Doctors don't really need to know how the virus accesses the immune system to prescribe treatment. That's straightforward -- bed rest, fluid and something to soothe the itch. Nor will this research create a more effective vaccine. The measles vaccine is one of the best.

"It's very difficult to follow, technically, what happens when a very small virus enters into an organism with billions of cells."

The reason Cattaneo studied this old and hearty virus is so he and other researchers could use what they've learned to treat some types of cancers.

A virus is akin to a heat-seeking missile. When it enters the body, the virus searches for the organ or system that it can most easily attack. A stomach virus doesn't begin replication in the bone marrow, but in the stomach.

Since measles appears to attack the lungs first, it might have served as a treatment for lung cancer. But researchers were running into some trouble understanding what receptor the measles virus uses to enter the system.

Cattaneo had done other research that prompted him to wonder if perhaps measles were entering some other part of the body first.

To test that theory, he genetically modified the virus so that it couldn't detect the receptors on the superficial -- called epitheliam -- lung cells.

"It somehow found a way to infect directly the immune cells which peak through the airways. So there is a barrier, but it goes around the barrier," Cattaneo said.
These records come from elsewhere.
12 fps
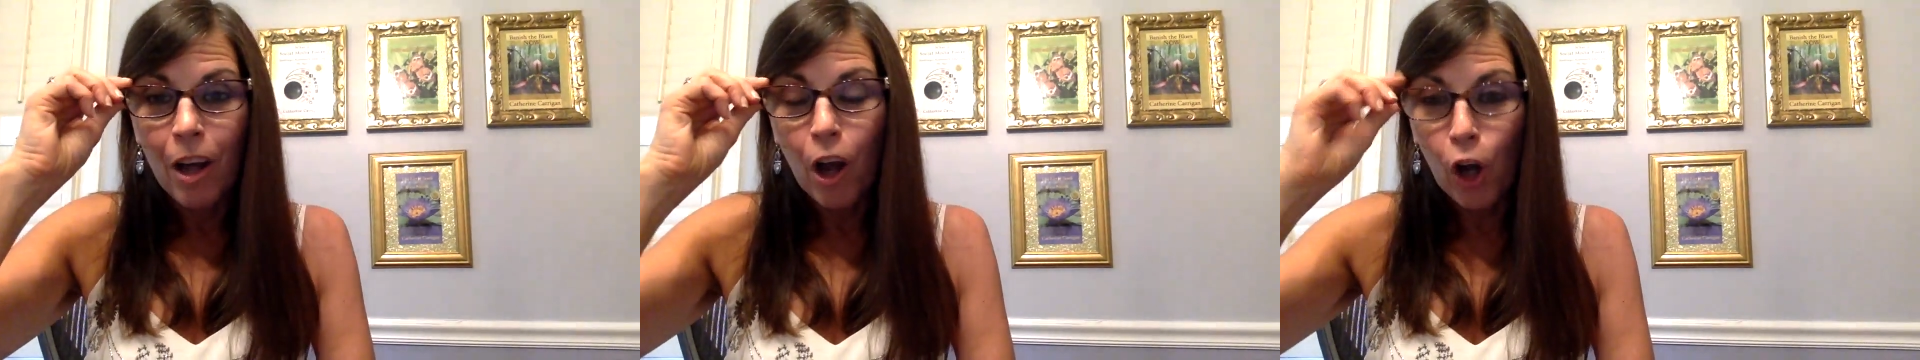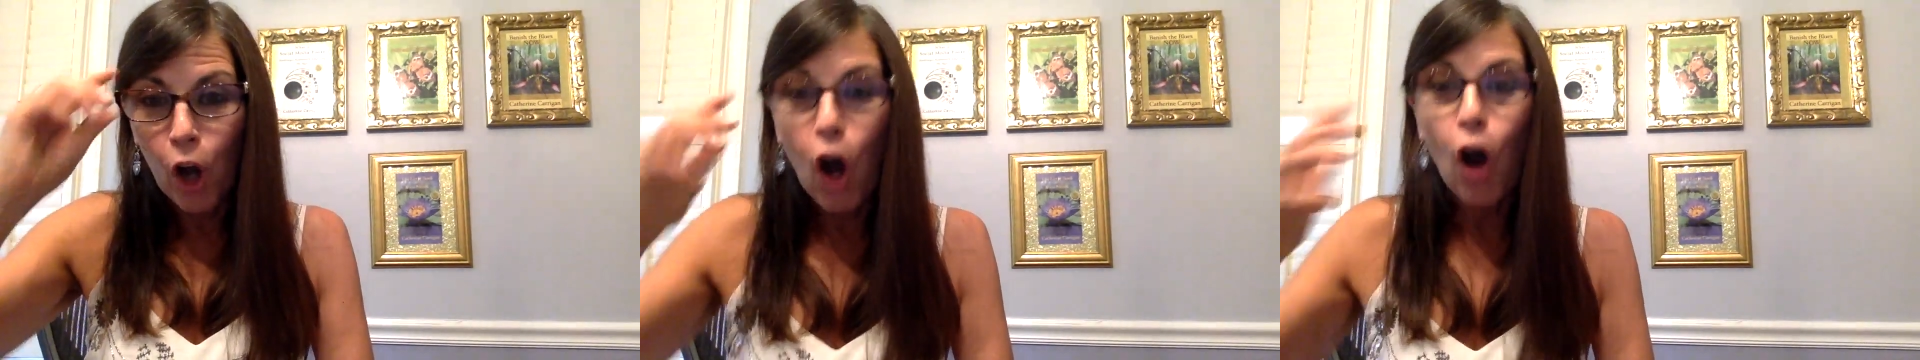a
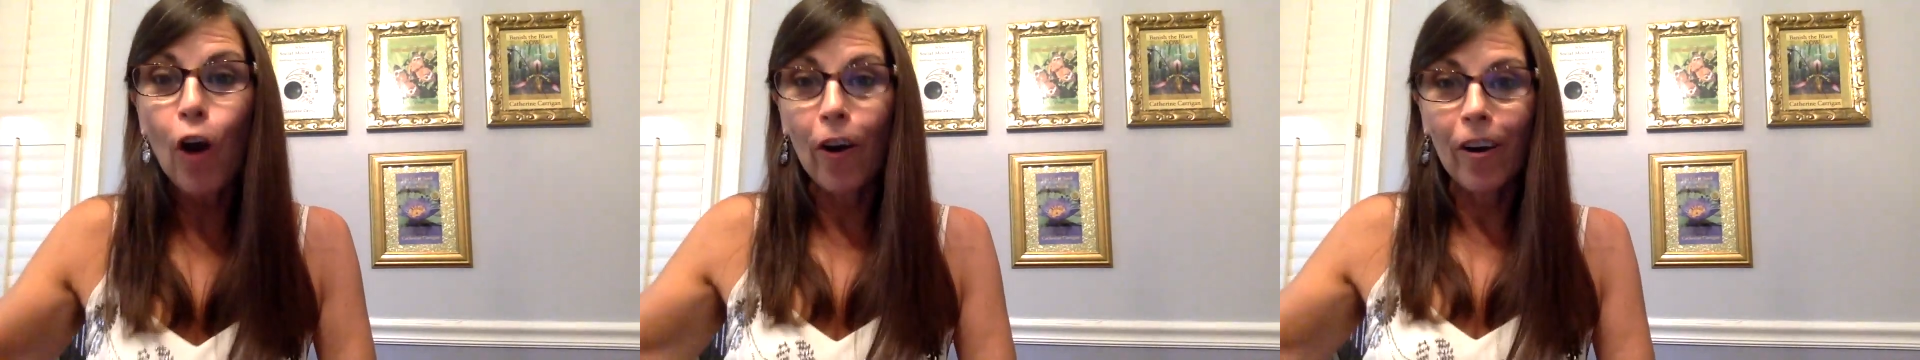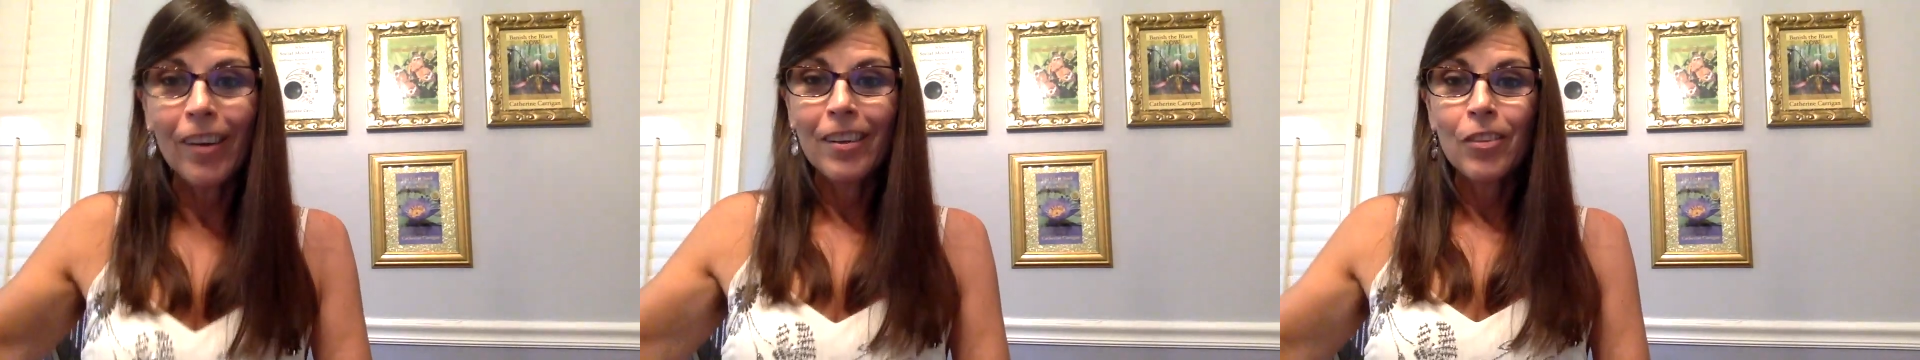
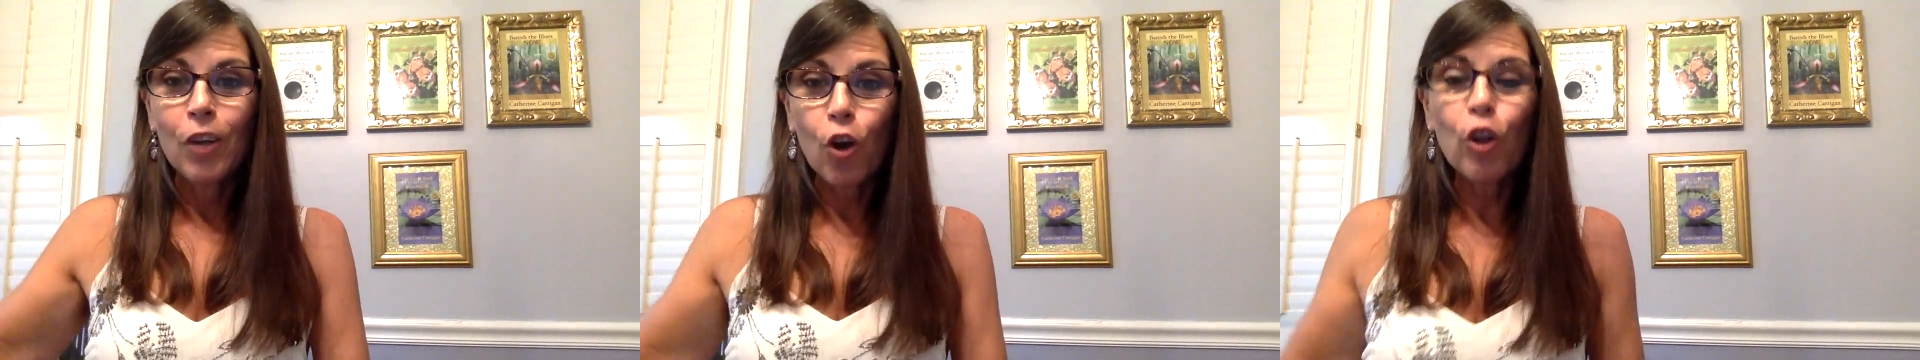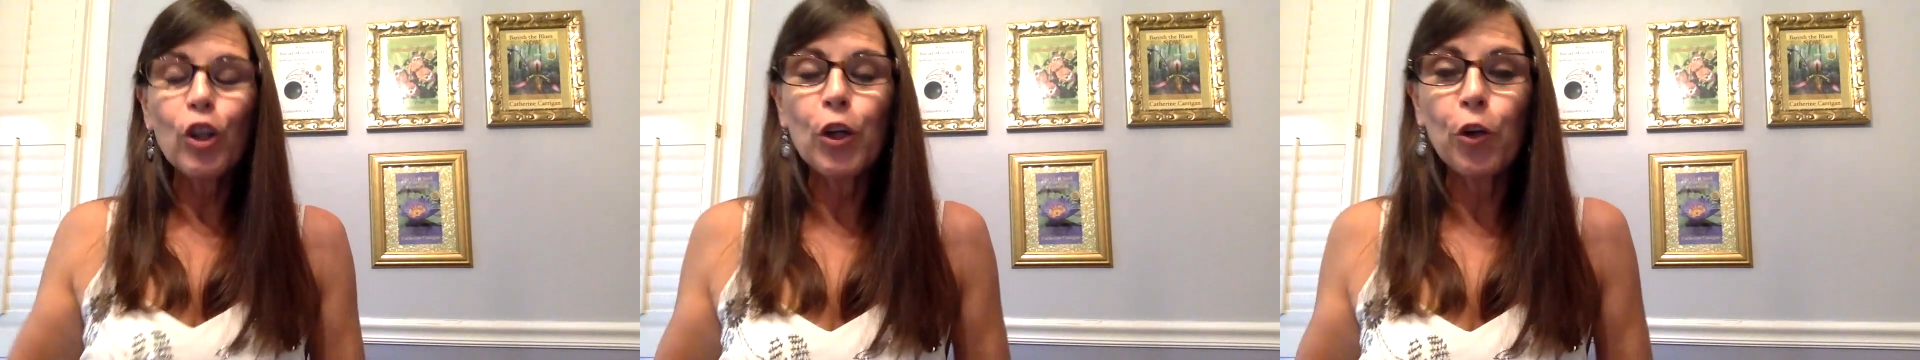car
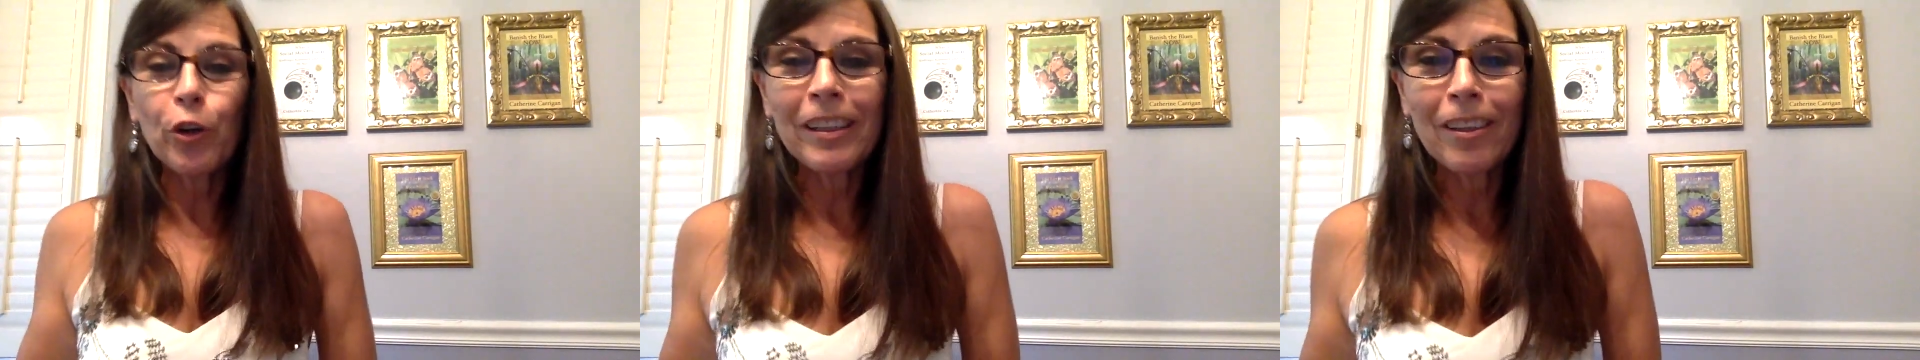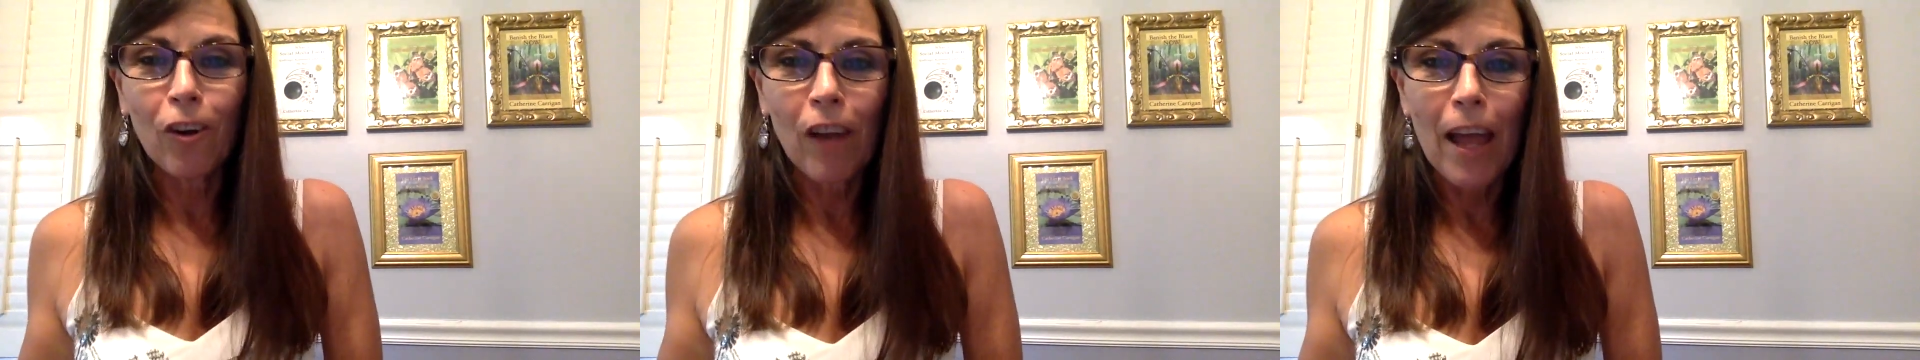earlier in
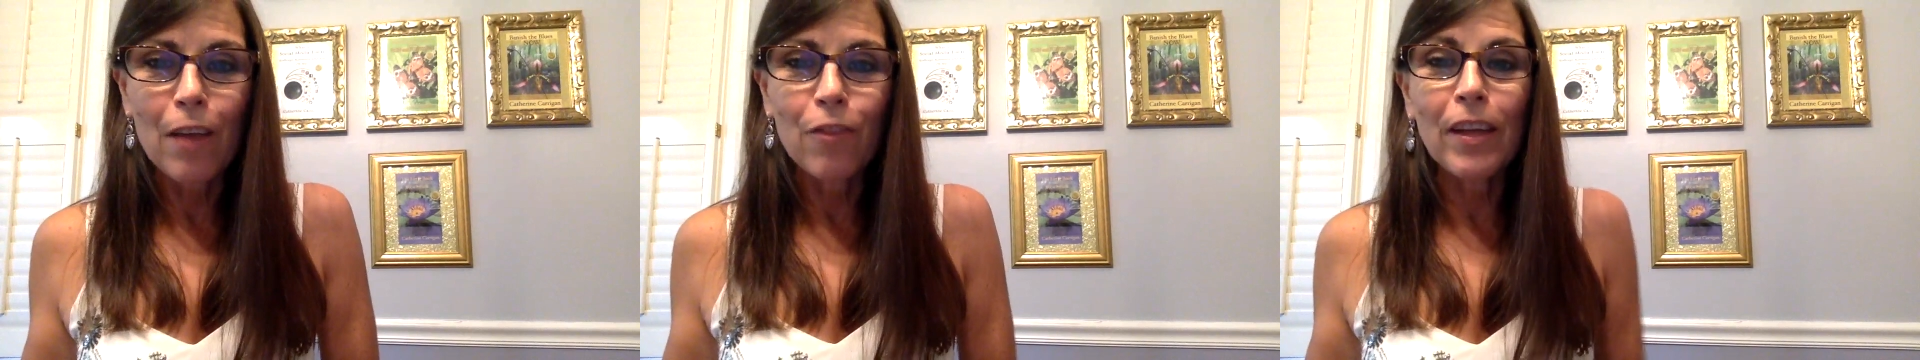her life.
Since the virus naturally works around lung tissue, the measles virus would be a good fit for treating immune system cancers. Cattaneo says researchers can genetically reprogram viruses to target cancer cells instead of healthy cells.

"To make them enter selectively in cancer cells, and replicate selectively in cancer cells," said Cattaneo. "To basically develop these avenues of experimentation, it is necessary to understand precisely how the virus spreads and propagates in its host."

Cattaneo says the measles virus could treat cancers like lymphoma and myeloma. Lymphoma is cancer of white blood cells; myeloma is a cancer of the immune cells in bone marrow called plasma cells.